* **Task goal**: The pictures are to be omitted when the entries are reproduced exactly.

* **The records**:
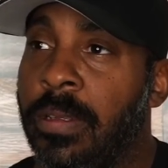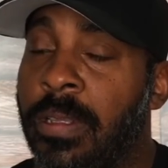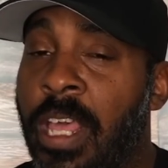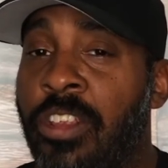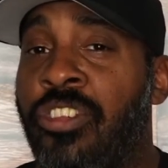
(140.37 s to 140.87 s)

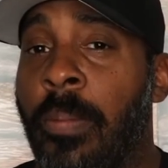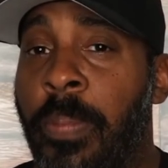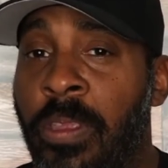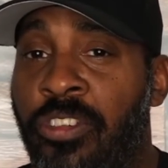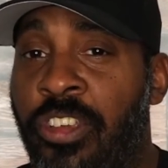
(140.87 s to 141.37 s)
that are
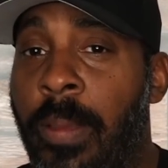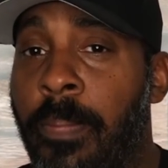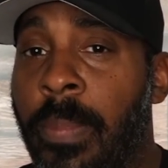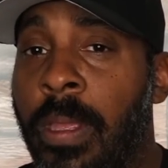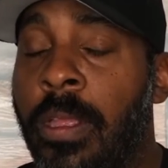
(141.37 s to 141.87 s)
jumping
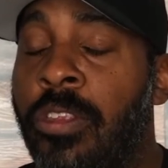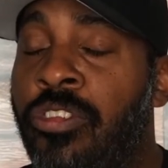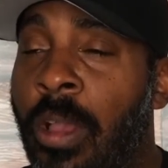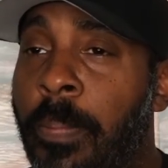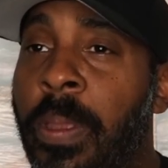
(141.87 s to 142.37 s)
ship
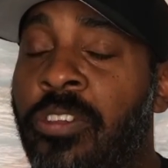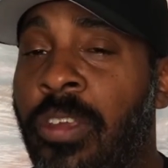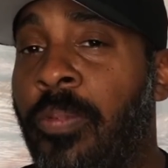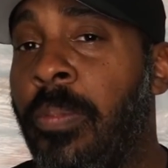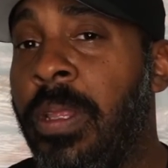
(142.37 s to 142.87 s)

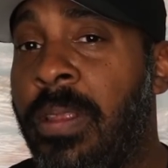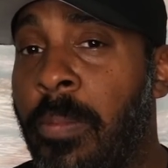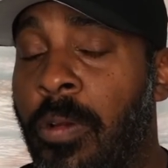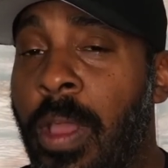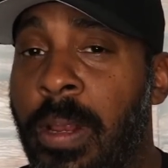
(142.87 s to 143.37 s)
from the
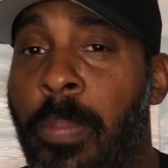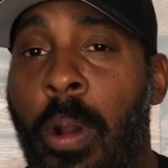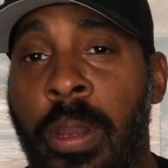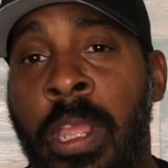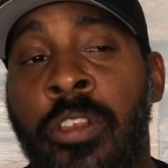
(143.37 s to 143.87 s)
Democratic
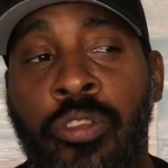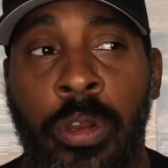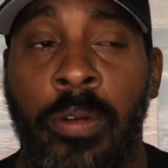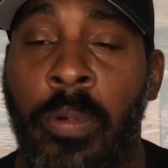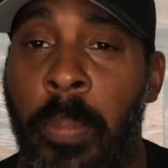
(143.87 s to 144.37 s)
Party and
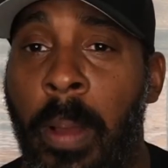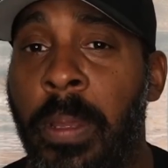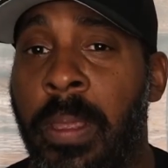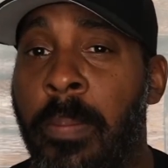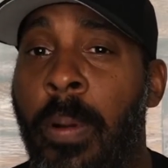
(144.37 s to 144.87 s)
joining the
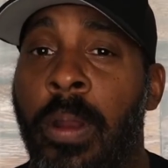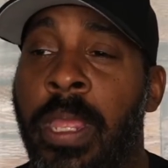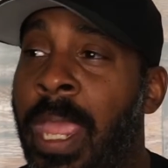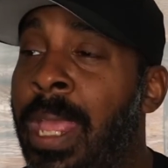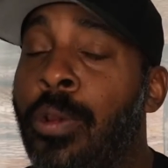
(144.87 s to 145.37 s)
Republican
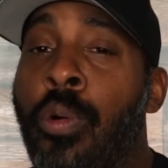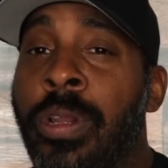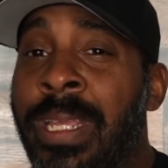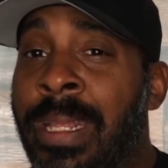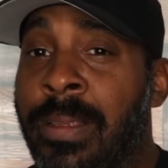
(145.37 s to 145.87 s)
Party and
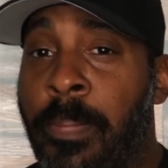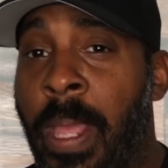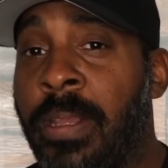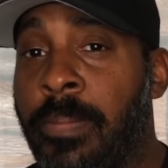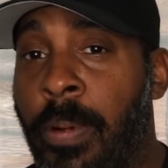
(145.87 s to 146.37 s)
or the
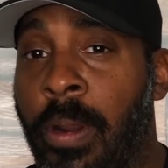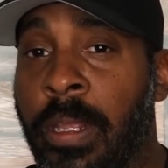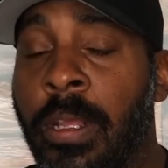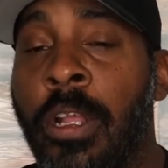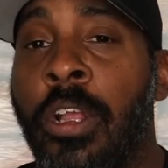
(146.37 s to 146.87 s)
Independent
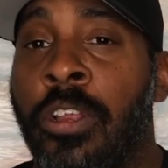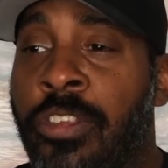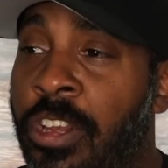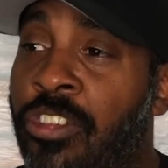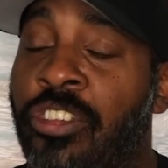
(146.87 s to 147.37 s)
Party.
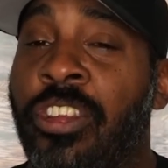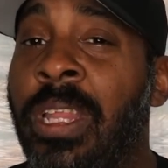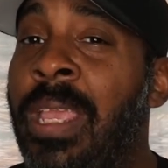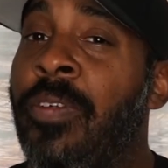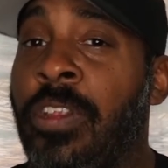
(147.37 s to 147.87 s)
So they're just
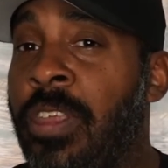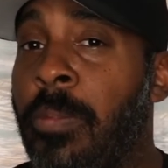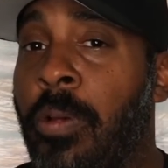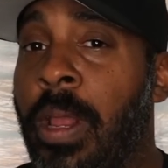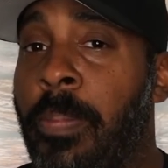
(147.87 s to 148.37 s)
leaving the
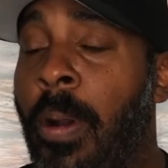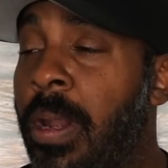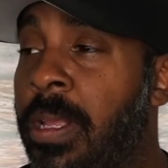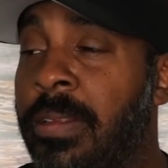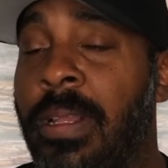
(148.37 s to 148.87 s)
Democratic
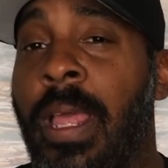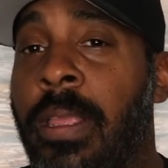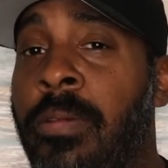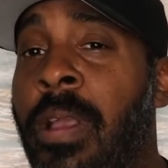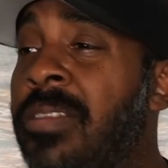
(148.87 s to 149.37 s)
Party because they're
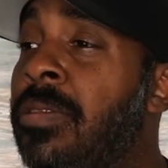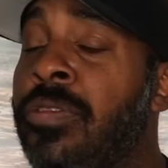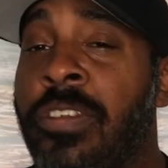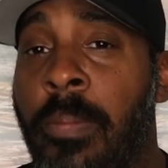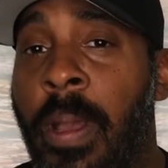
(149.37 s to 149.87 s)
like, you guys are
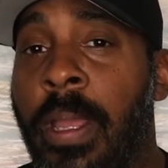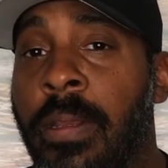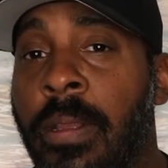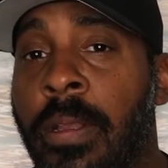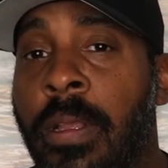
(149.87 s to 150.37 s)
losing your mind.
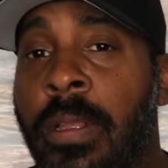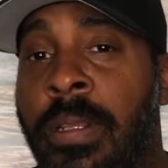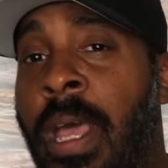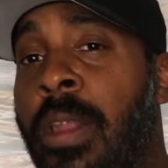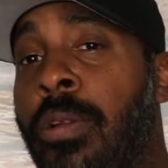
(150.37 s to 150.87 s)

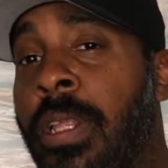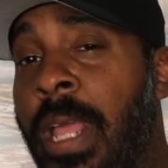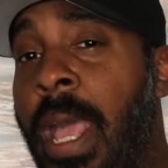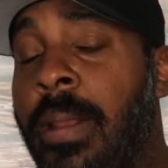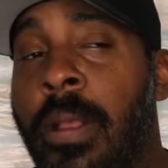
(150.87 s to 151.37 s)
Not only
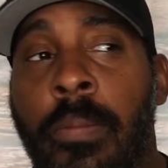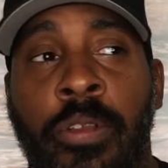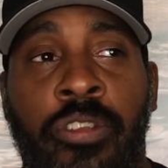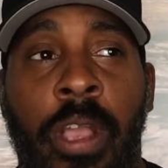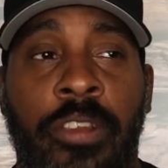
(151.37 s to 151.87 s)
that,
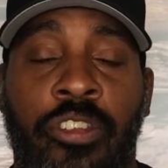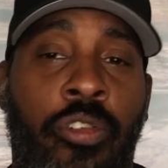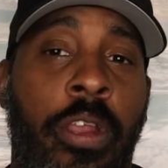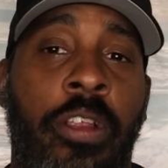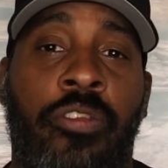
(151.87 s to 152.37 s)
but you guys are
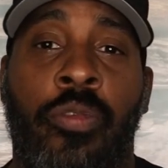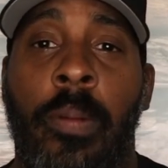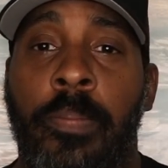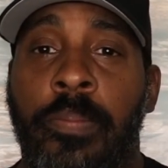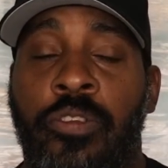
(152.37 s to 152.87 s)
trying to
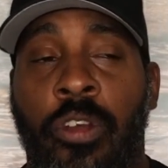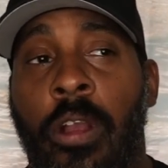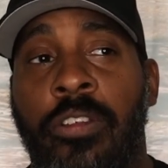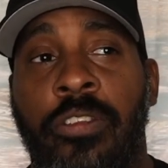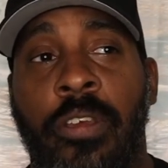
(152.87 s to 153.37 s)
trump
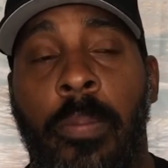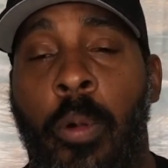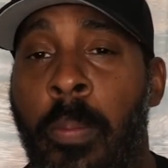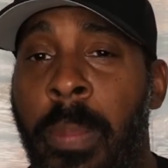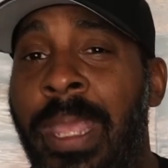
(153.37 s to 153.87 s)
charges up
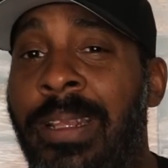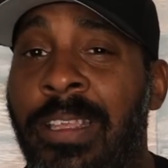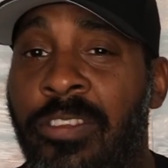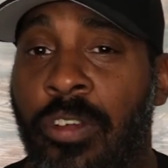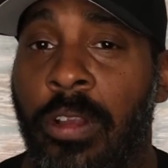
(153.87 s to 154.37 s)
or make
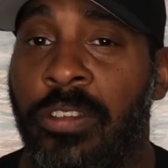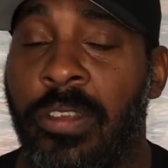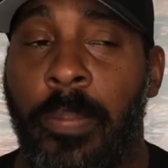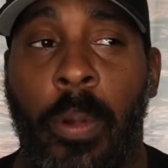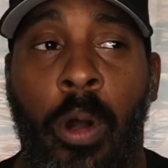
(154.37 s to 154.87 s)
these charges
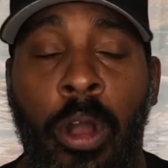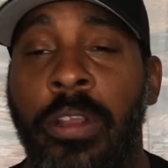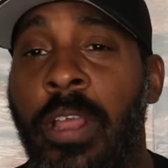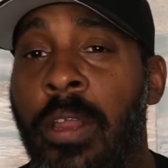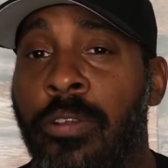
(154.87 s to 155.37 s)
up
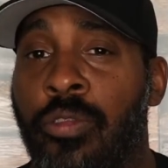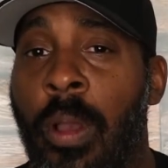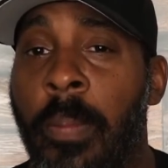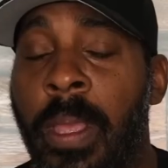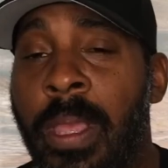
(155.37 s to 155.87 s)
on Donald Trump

* **Answer**:
(140.37 s to 140.87 s)

(140.87 s to 141.37 s)
that are
(141.37 s to 141.87 s)
jumping
(141.87 s to 142.37 s)
ship
(142.37 s to 142.87 s)

(142.87 s to 143.37 s)
from the
(143.37 s to 143.87 s)
Democratic
(143.87 s to 144.37 s)
Party and
(144.37 s to 144.87 s)
joining the
(144.87 s to 145.37 s)
Republican
(145.37 s to 145.87 s)
Party and
(145.87 s to 146.37 s)
or the
(146.37 s to 146.87 s)
Independent
(146.87 s to 147.37 s)
Party.
(147.37 s to 147.87 s)
So they're just
(147.87 s to 148.37 s)
leaving the
(148.37 s to 148.87 s)
Democratic
(148.87 s to 149.37 s)
Party because they're
(149.37 s to 149.87 s)
like, you guys are
(149.87 s to 150.37 s)
losing your mind.
(150.37 s to 150.87 s)

(150.87 s to 151.37 s)
Not only
(151.37 s to 151.87 s)
that,
(151.87 s to 152.37 s)
but you guys are
(152.37 s to 152.87 s)
trying to
(152.87 s to 153.37 s)
trump
(153.37 s to 153.87 s)
charges up
(153.87 s to 154.37 s)
or make
(154.37 s to 154.87 s)
these charges
(154.87 s to 155.37 s)
up
(155.37 s to 155.87 s)
on Donald Trump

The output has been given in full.